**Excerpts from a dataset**

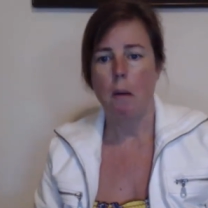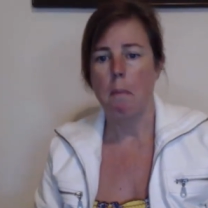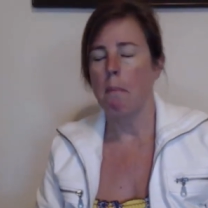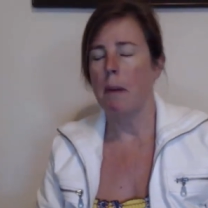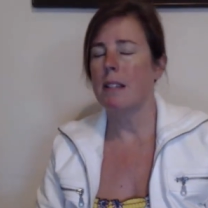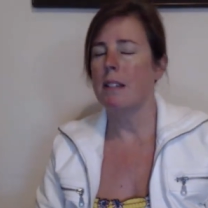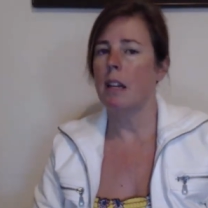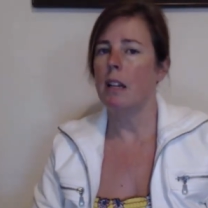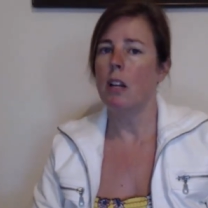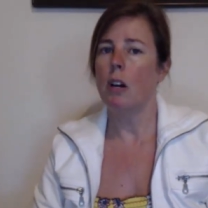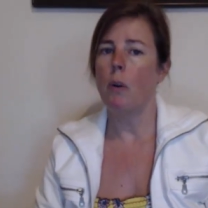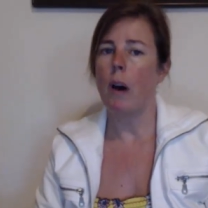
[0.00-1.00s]
Must I
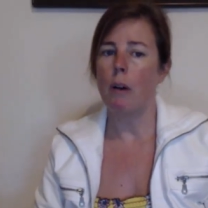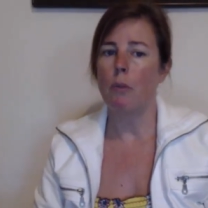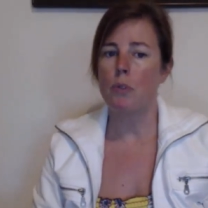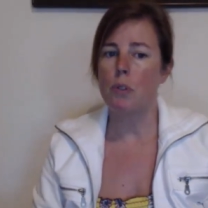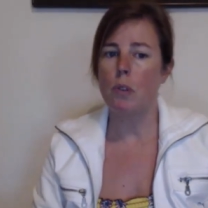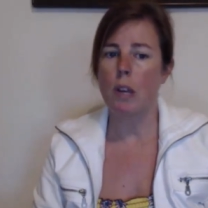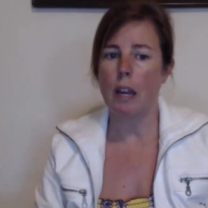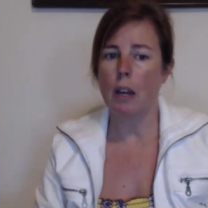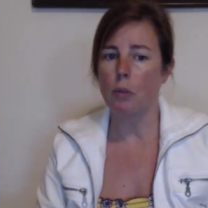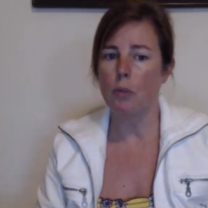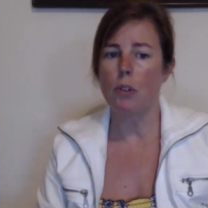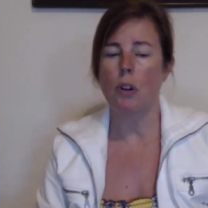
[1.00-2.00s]
know how to
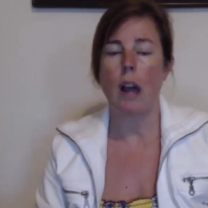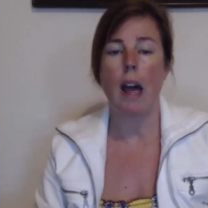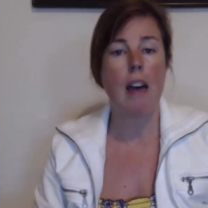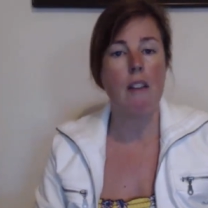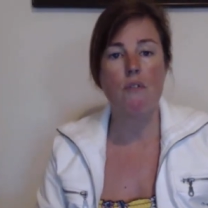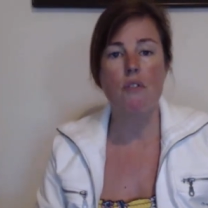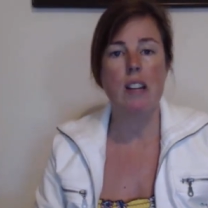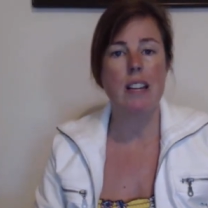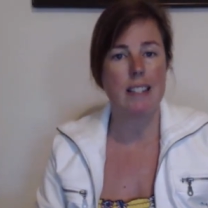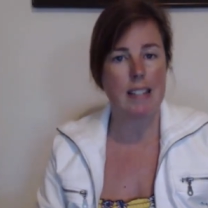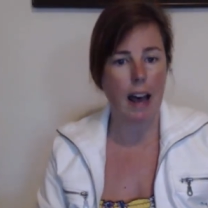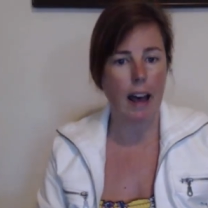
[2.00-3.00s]
counter every
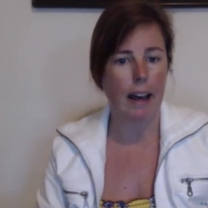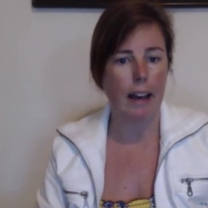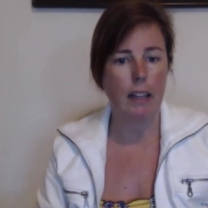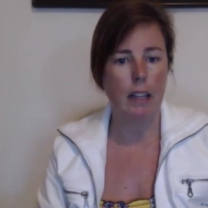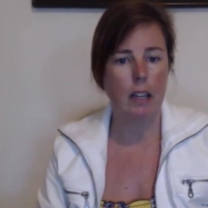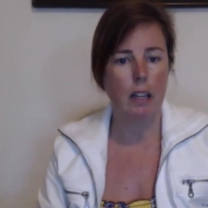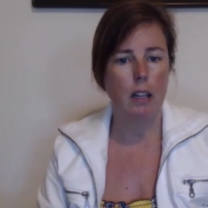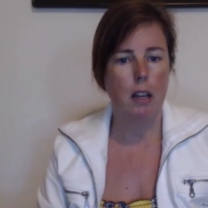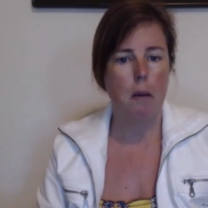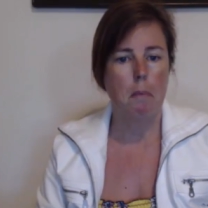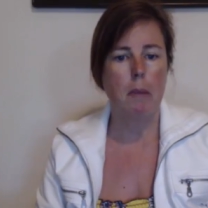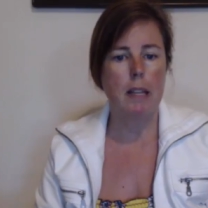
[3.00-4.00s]
attack?
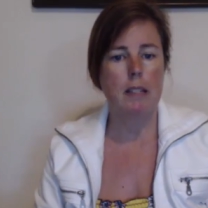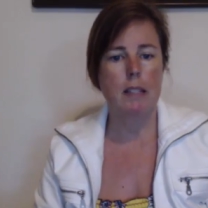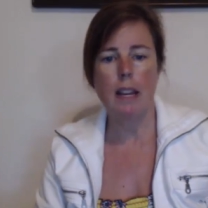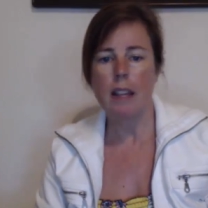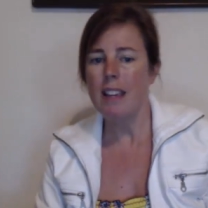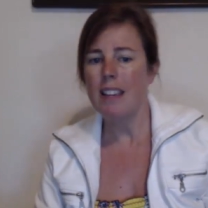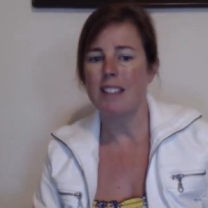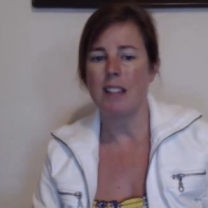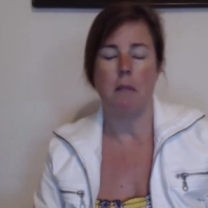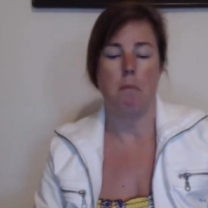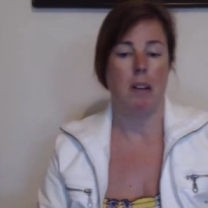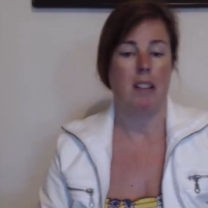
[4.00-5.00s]
Must I this
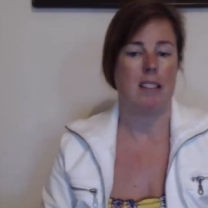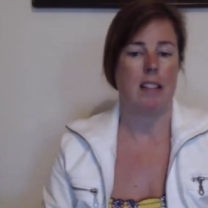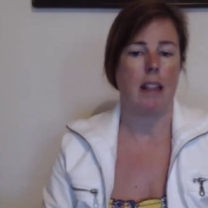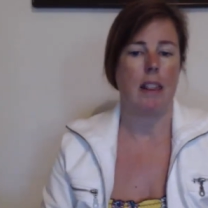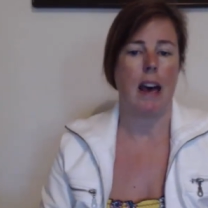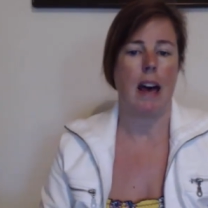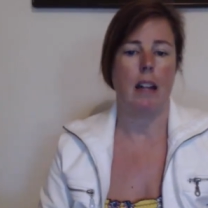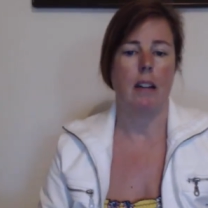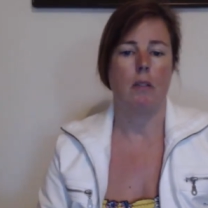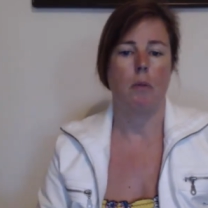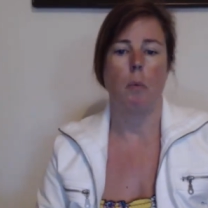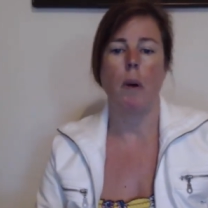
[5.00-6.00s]
and must I that?
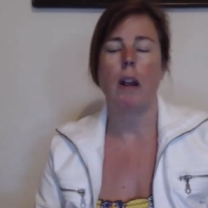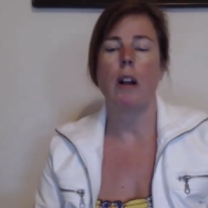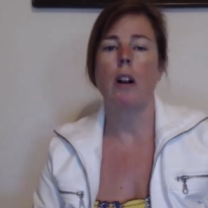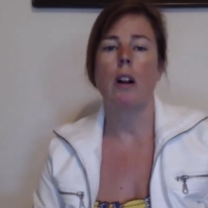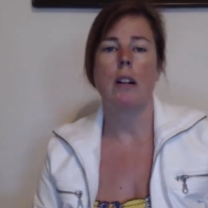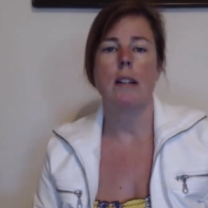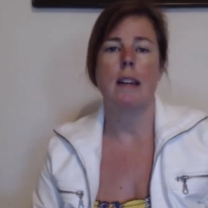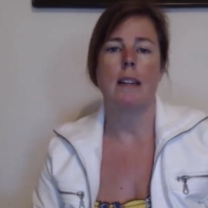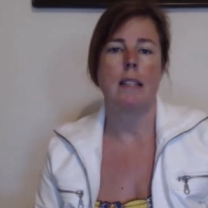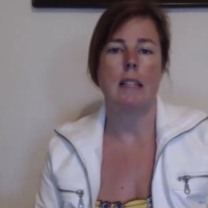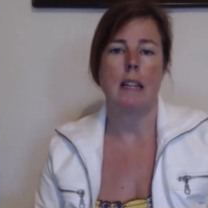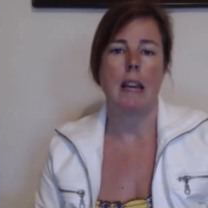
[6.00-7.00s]
Where
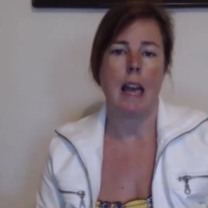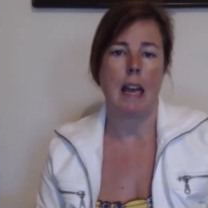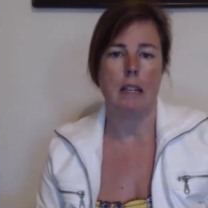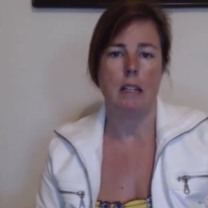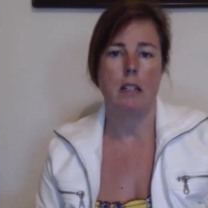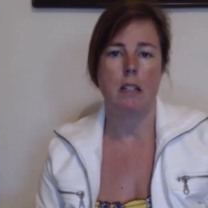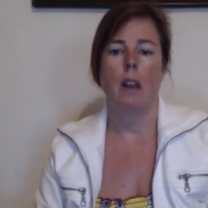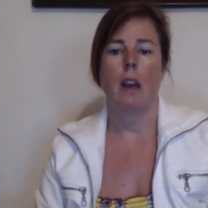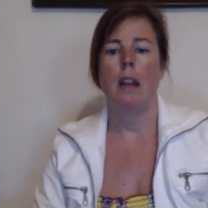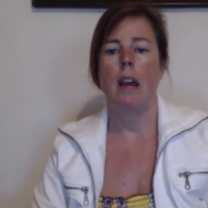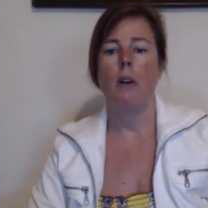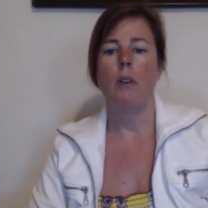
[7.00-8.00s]
does it end?
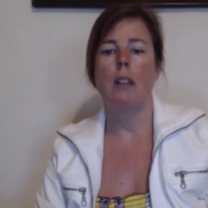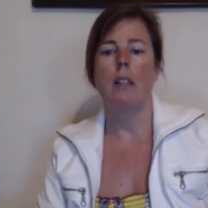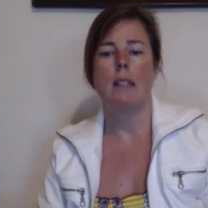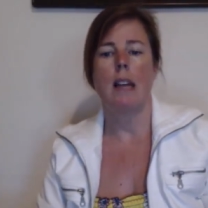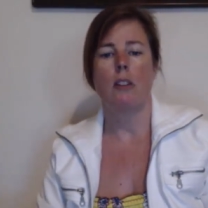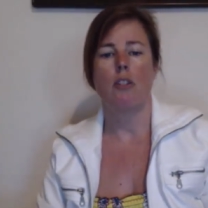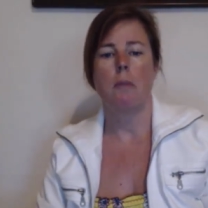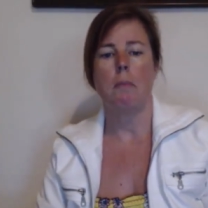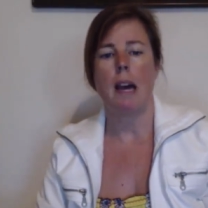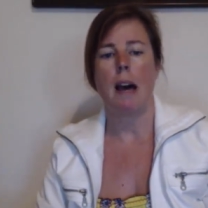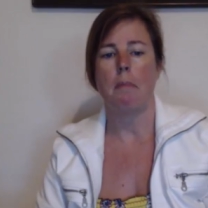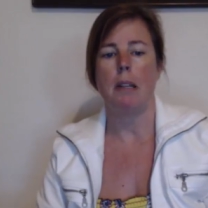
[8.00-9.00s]
And how can this actually be
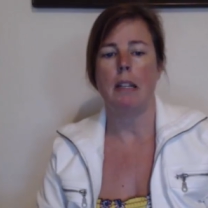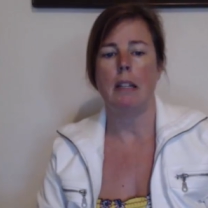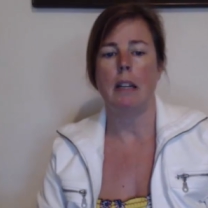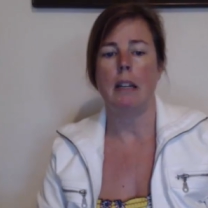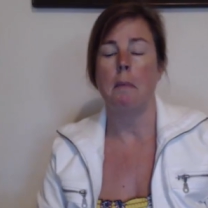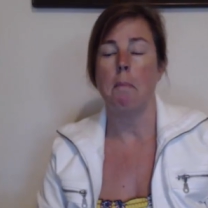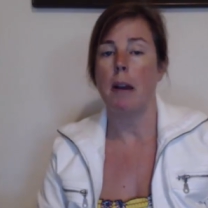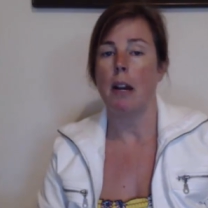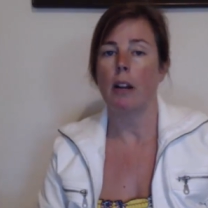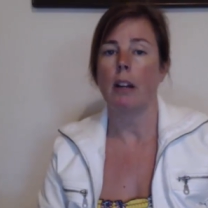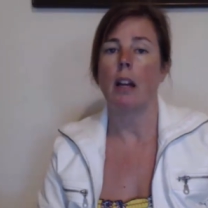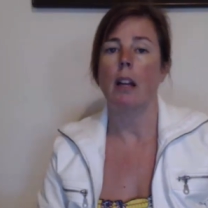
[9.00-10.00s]
happening in
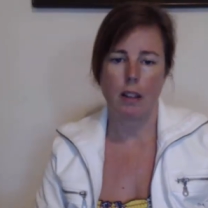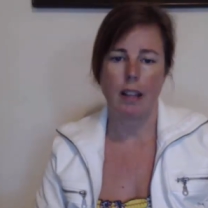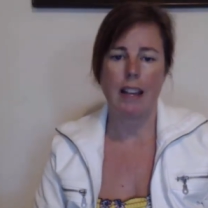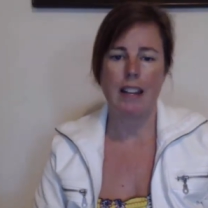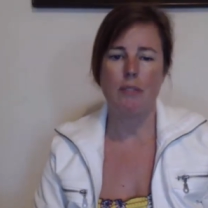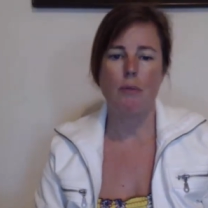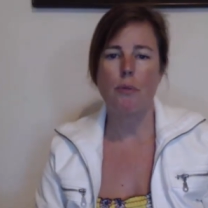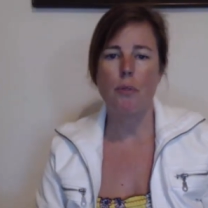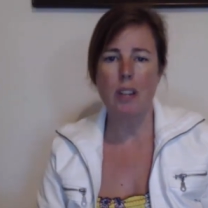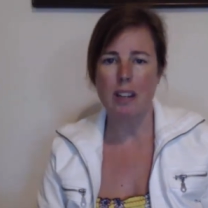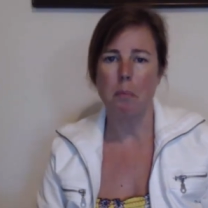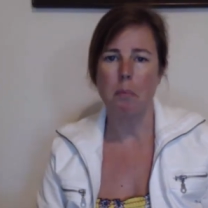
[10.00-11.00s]
America, the land of
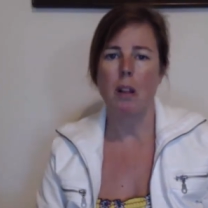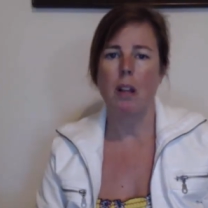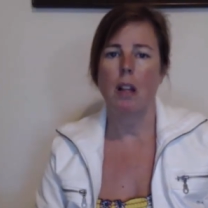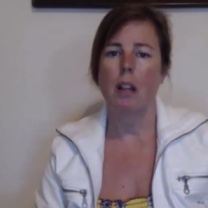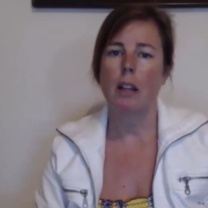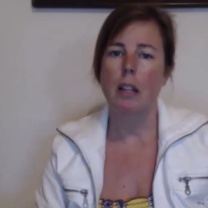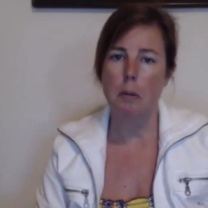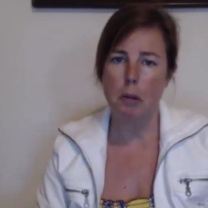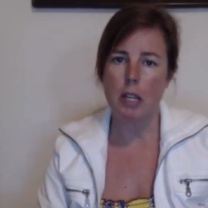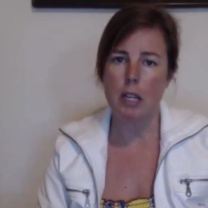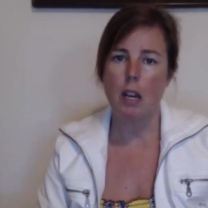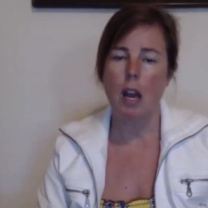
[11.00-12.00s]
freedom,
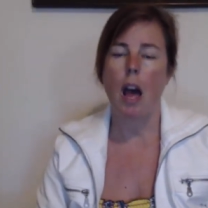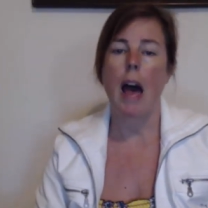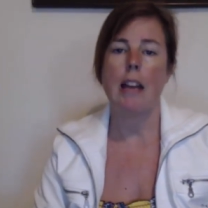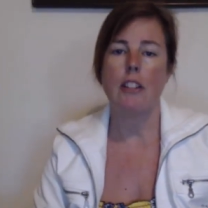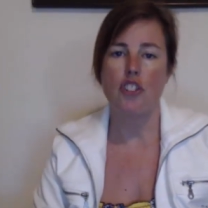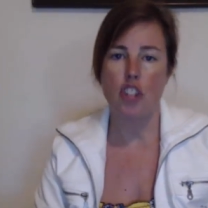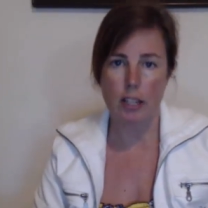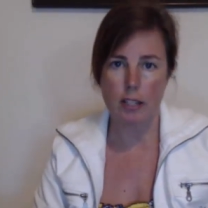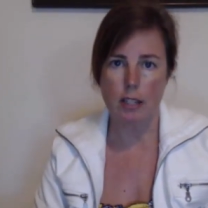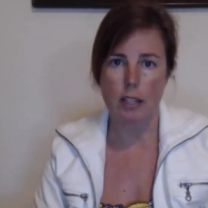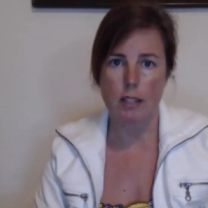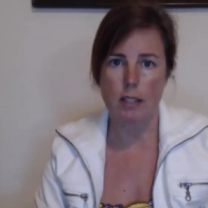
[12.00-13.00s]
liberty, and
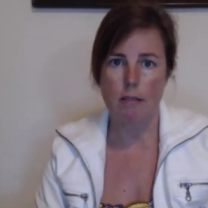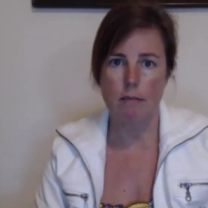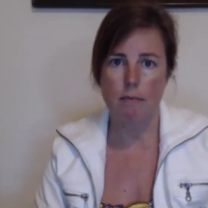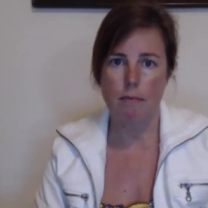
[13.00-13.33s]
justice,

**WHAT IS REQUIRED**
All lines above are to be restated word for word, with pictures excluded.

**PROBLEM SOLUTION**
[0.00-1.00s]
Must I
[1.00-2.00s]
know how to
[2.00-3.00s]
counter every
[3.00-4.00s]
attack?
[4.00-5.00s]
Must I this
[5.00-6.00s]
and must I that?
[6.00-7.00s]
Where
[7.00-8.00s]
does it end?
[8.00-9.00s]
And how can this actually be
[9.00-10.00s]
happening in
[10.00-11.00s]
America, the land of
[11.00-12.00s]
freedom,
[12.00-13.00s]
liberty, and
[13.00-13.33s]
justice,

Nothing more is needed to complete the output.